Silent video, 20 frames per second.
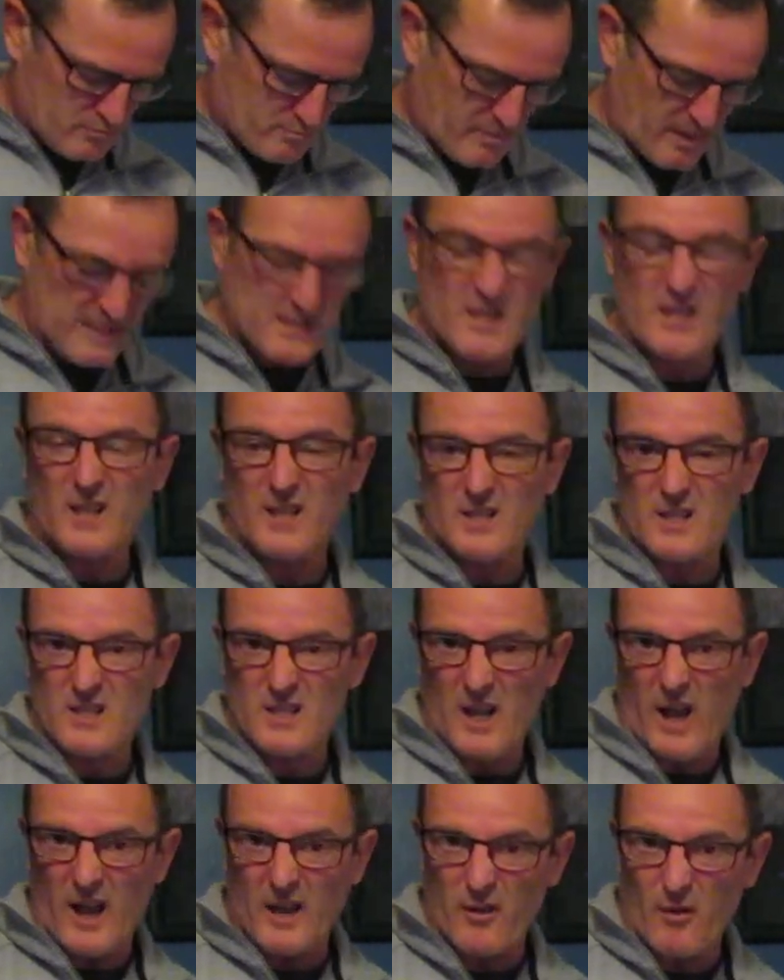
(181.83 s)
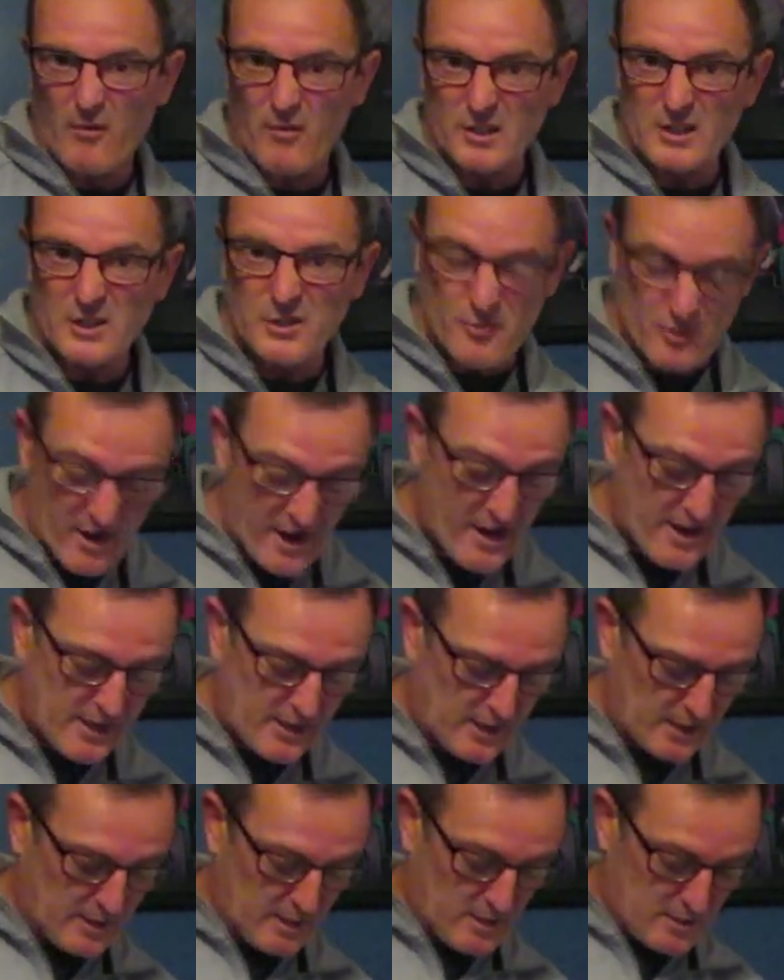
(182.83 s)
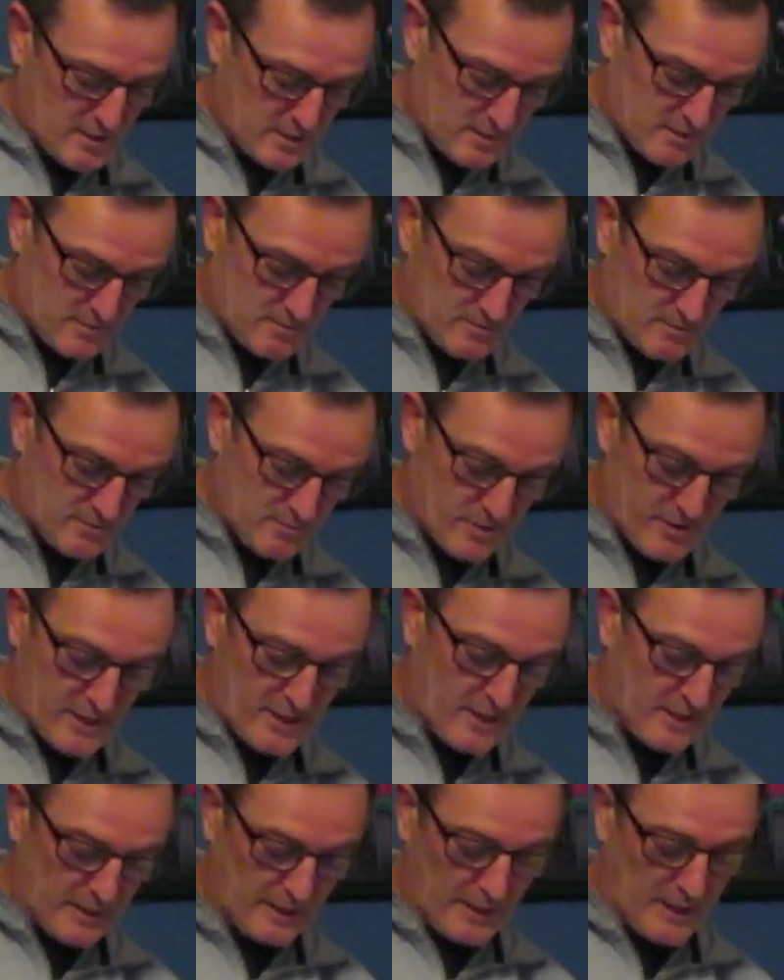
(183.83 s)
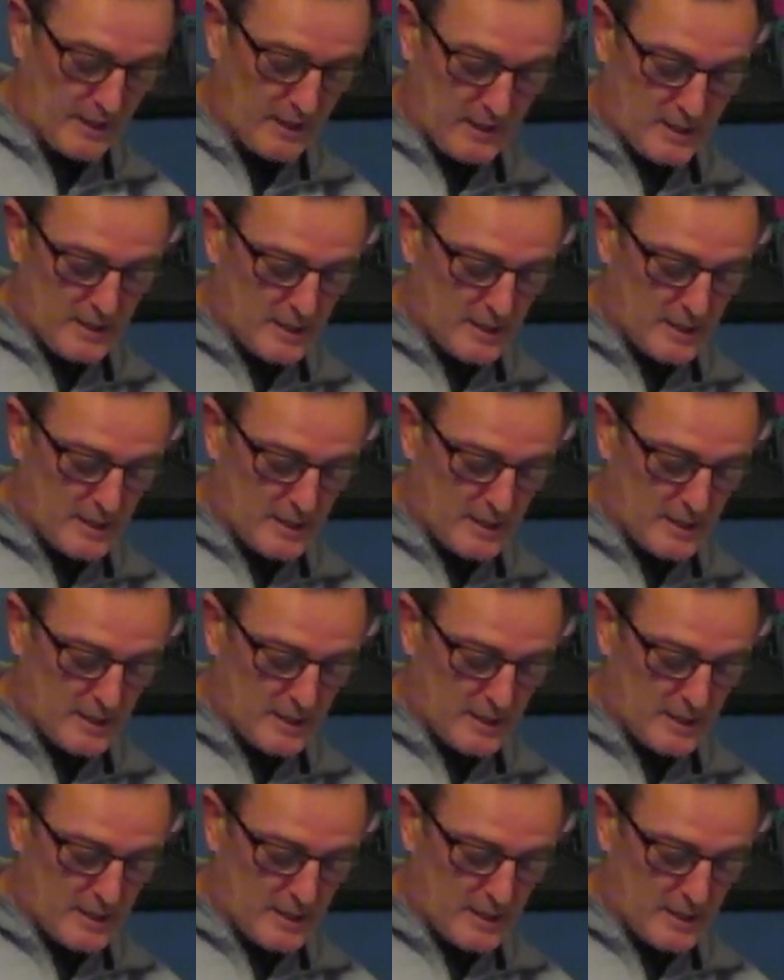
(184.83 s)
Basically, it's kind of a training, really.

++++++++++

** About this exercise **
Pictures are to be excluded; everything else in the records must be reproduced exactly.

** Expected answer **
Silent video, 20 frames per second.
(181.83 s)
(182.83 s)
(183.83 s)
(184.83 s)
Basically, it's kind of a training, really.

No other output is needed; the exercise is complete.